Registered: Jun 2001
Location: Kärnten
Posts: 9213

20.04.2016 - 10:45

hosts.allow und hosts.deny hab ich schon gecheckt, beide leer

ss -nlpt

systemctl status --no-pager

ziemlich lang, brauchst du da mehr?

ich hab jetzt versucht, von diversen hosts aus eine ssl verbindung aufzubauen:
Win/Putty - Nein
anderes Debian8 - Nein
Debian5 - JA
Debian6 - JA
SUSE11 - JA

:confused:

Hansmaulwurf

u wot m8?

Registered: Apr 2005
Location: VBG
Posts: 5639

20.04.2016 - 10:52

Zitat von Umlüx
ich hab jetzt versucht, von diversen hosts aus eine ssl verbindung aufzubauen:
Win/Putty - Nein
anderes Debian8 - Nein
Debian5 - JA
Debian6 - JA
SUSE11 - JA

pingen geht von allen?

Umlüx

Huge Metal Fan

Registered: Jun 2001
Location: Kärnten
Posts: 9213

20.04.2016 - 10:56

ping überall ok

ich hab echt nix geändert am host. die schwestermaschine (ebenfalls Debian8 MySql für replikation, parallel dazu aufgesetzt, alles gleich wie am ersten host) rennt einwandfrei. kann aber auch keinen ssh zum ersten aufbauen

edit: grade gemerkt, dass der phpmyadmin auf der kiste auch nicht mehr erreichbar ist.
die apache defaultpage kommt, phpmyadmin ist 404

irgendwas läuft hier gerade grundsätzlich falsch mit den teil.

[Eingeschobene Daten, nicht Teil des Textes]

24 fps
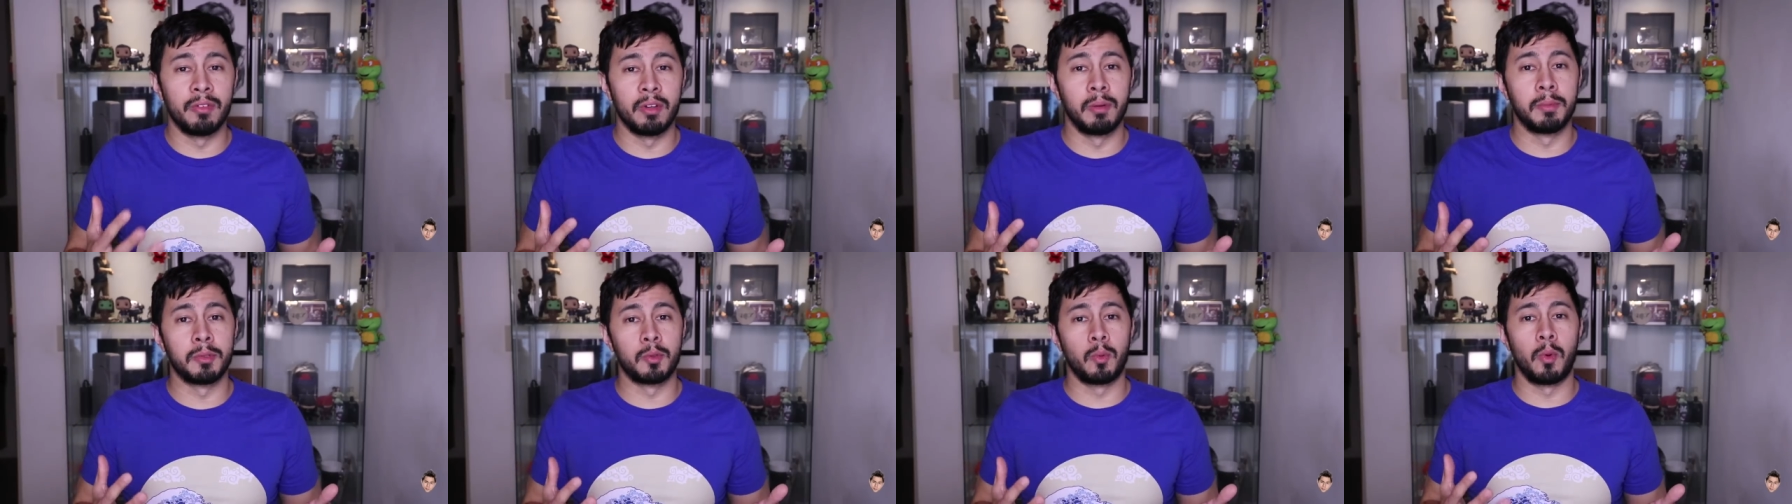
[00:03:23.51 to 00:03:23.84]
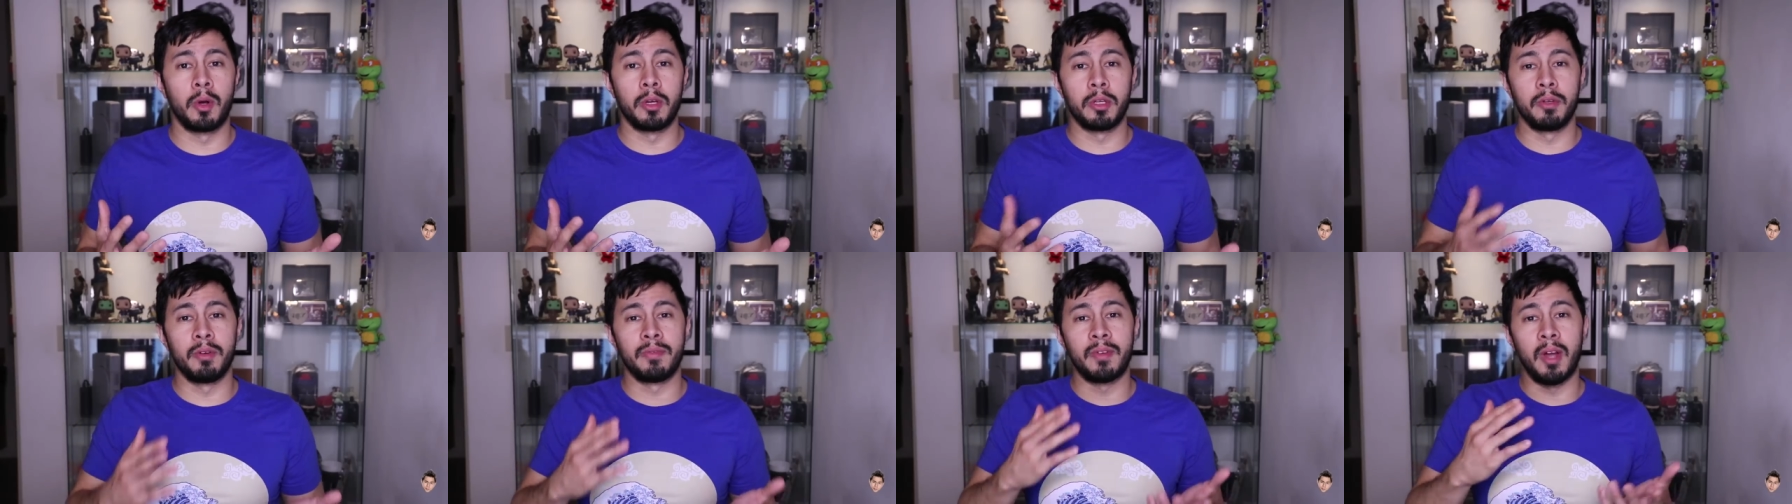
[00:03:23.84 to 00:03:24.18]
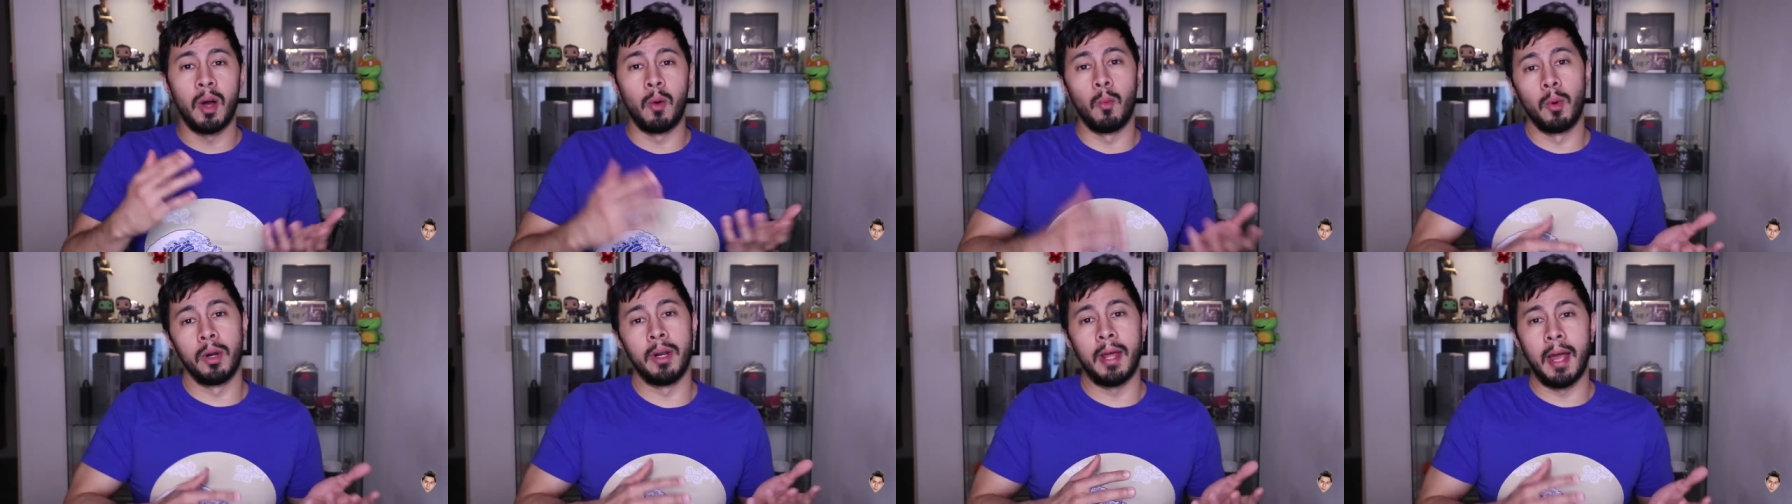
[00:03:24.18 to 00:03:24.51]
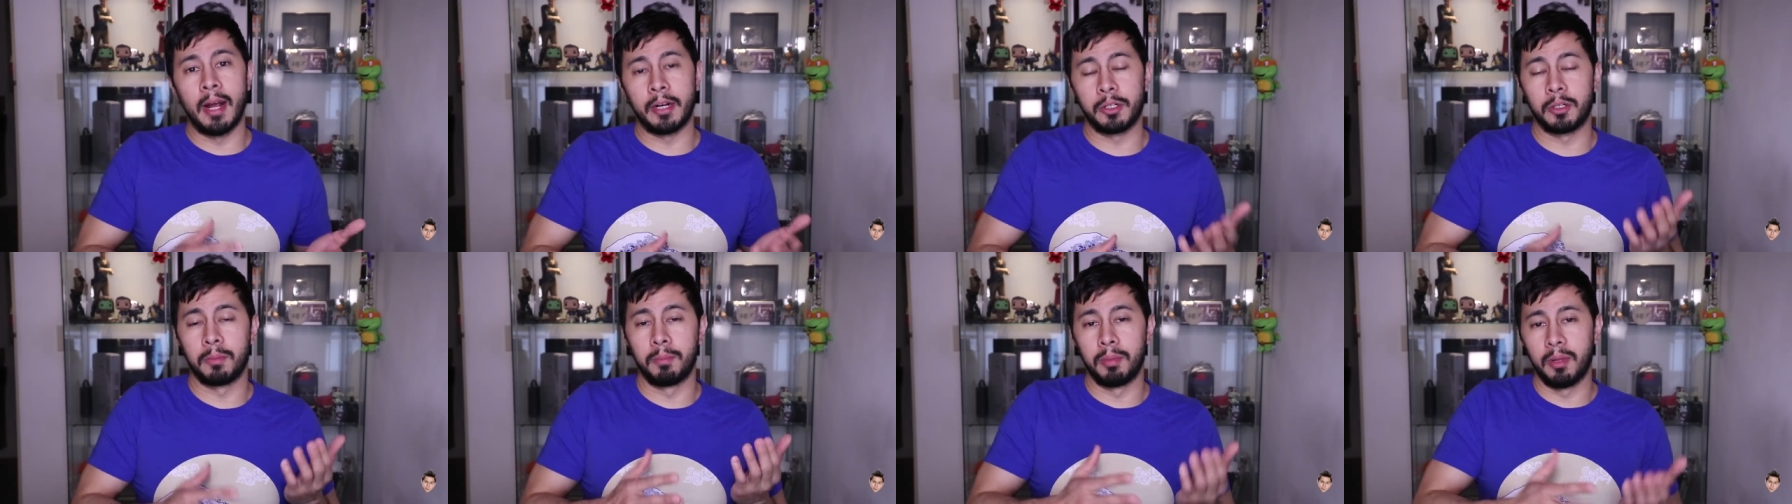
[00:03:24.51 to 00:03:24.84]
films where you've got one
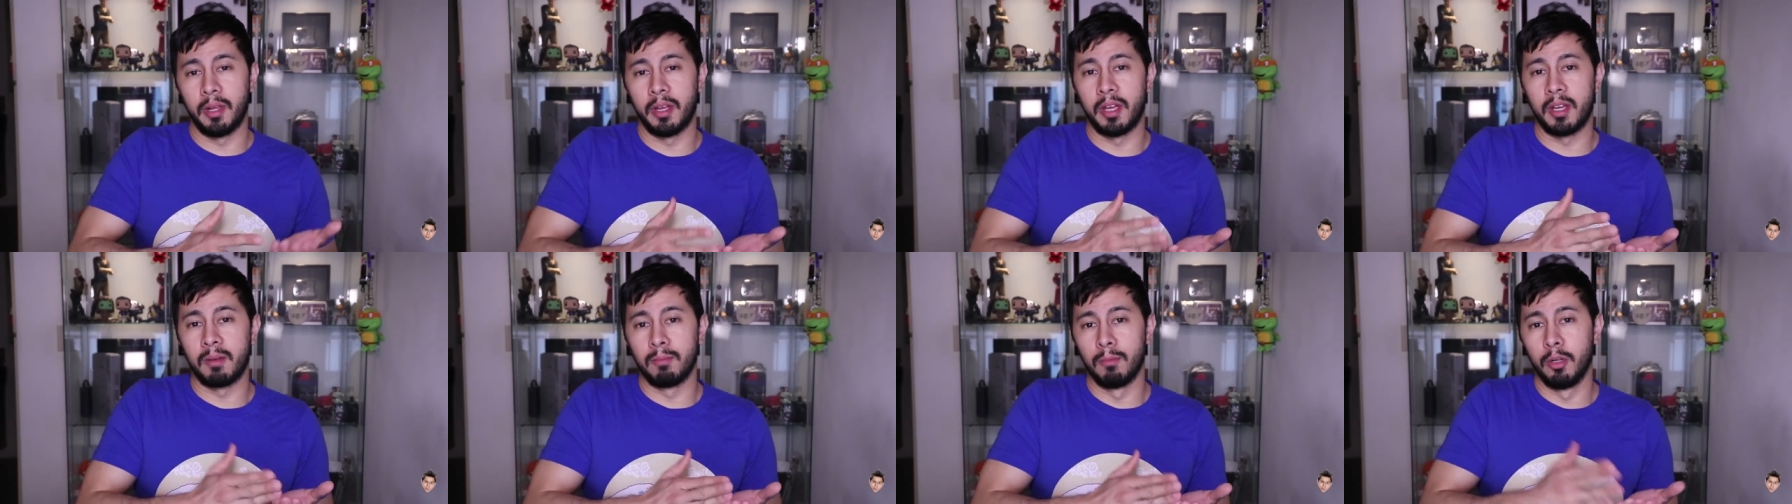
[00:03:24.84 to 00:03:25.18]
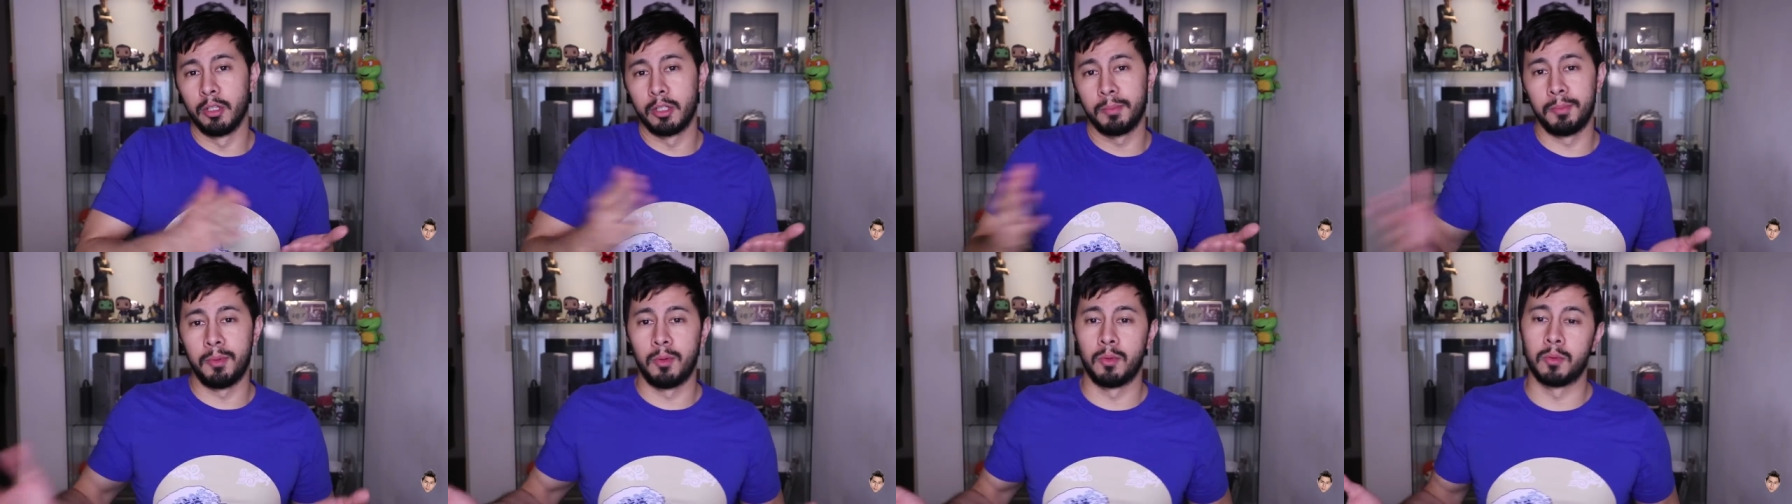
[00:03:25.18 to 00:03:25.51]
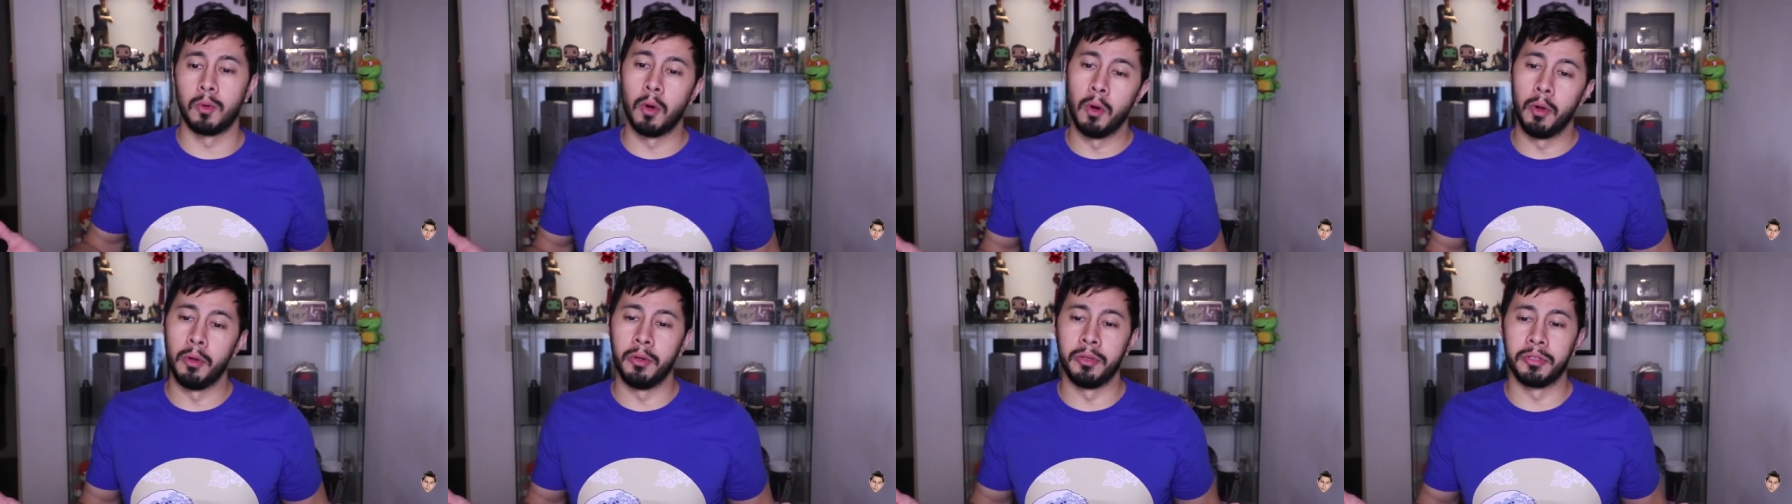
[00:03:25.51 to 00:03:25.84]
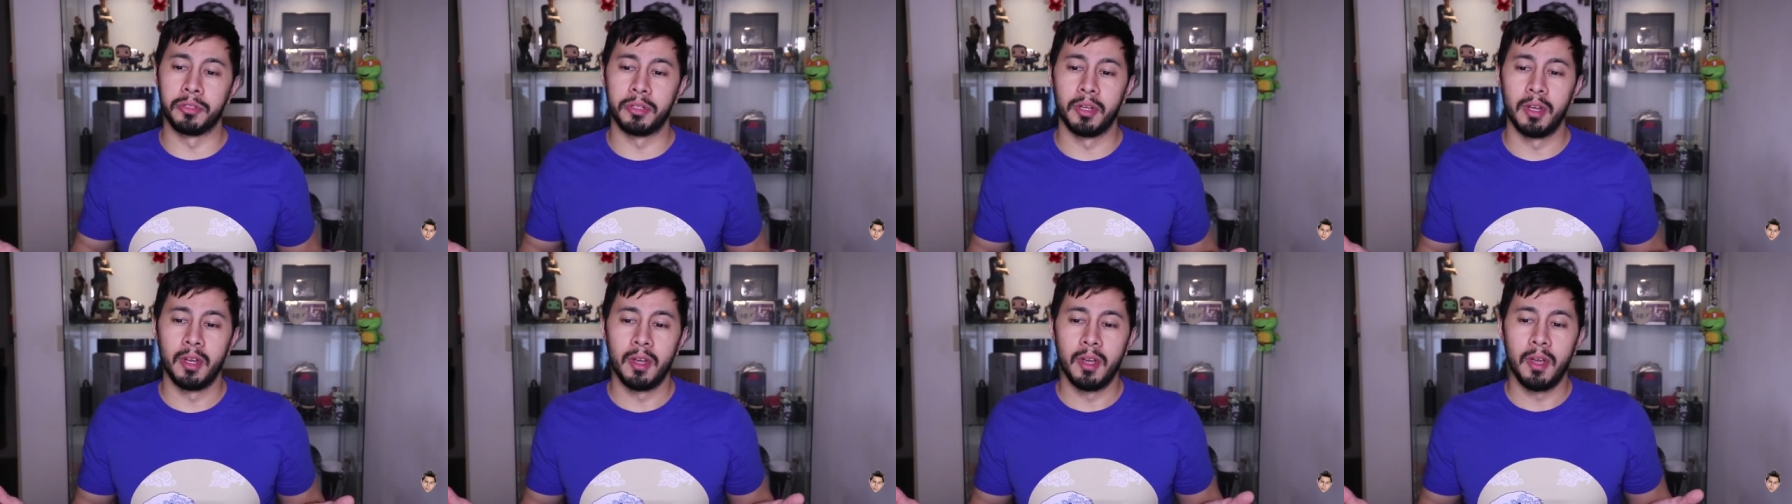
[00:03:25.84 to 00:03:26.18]
actor playing multiple
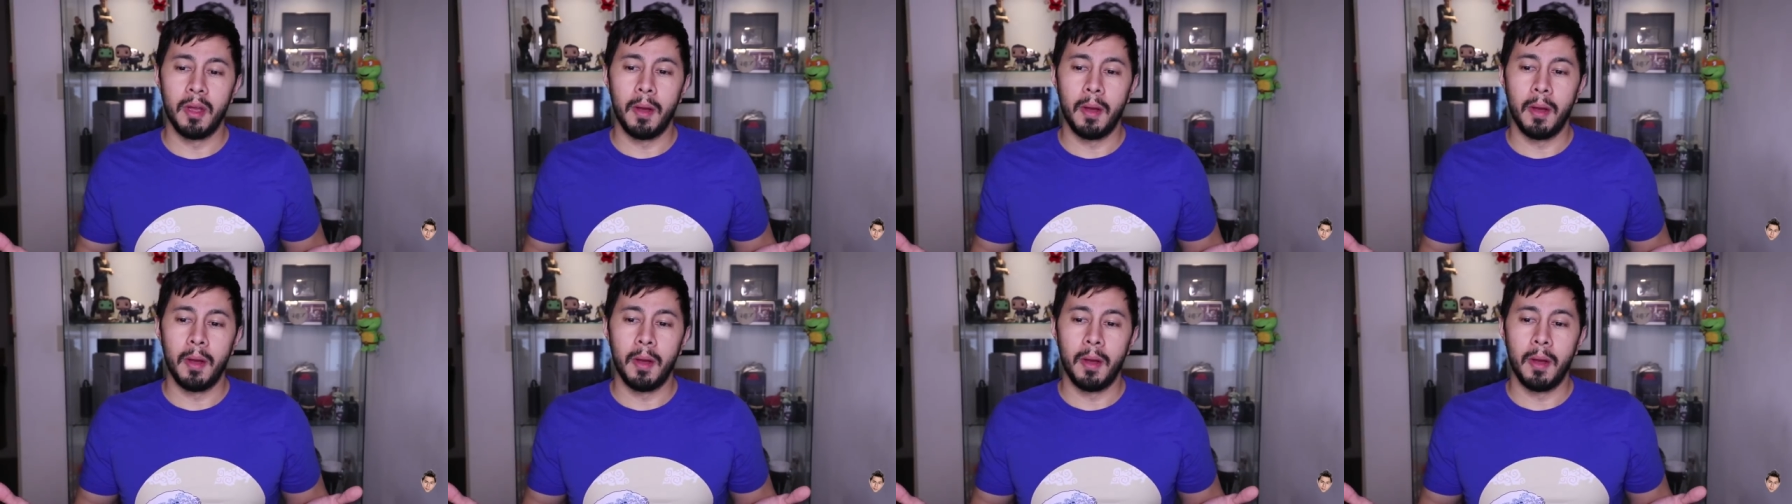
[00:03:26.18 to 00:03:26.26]
roles,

Bearbeitet von Umlüx am 20.04.2016, 10:58

Luka

Vereinsmitglied
...

Registered: Nov 2006
Location: Mödling
Posts: 205

20.04.2016 - 11:10

Der OpenSSH-Server lässt sich sehr einfach debuggen:

Starte am Server einen zweiten SSH-Daemon auf Port 2222:
Code:
```
/usr/sbin/sshd -D -d -e -p 2222
```
Schneide clientseitig den Netzwerkverkehr mit (inklusive DNS):
Code:
```
sudo tcpdump -i <interface> port 2222 or port 53
```
Verbinde dich zum Server:
Code:
```
ssh -vvv -p 2222 <server>
```

Bearbeitet von Luka am 20.04.2016, 11:10

Umlüx

Huge Metal Fan

Registered: Jun 2001
Location: Kärnten
Posts: 9213

20.04.2016 - 11:25

ich glaub de da fehlt aber noch was?

connect to mysql1 port 2222: Connection refused

Luka

Vereinsmitglied
...

Registered: Nov 2006
Location: Mödling
Posts: 205

20.04.2016 - 11:30

Eine Firewall könnte den Port 2222 blockieren. Du kannst auch den normalen SSH-Daemon stoppen, dann muss man nicht auf einen anderen Port ausweichen.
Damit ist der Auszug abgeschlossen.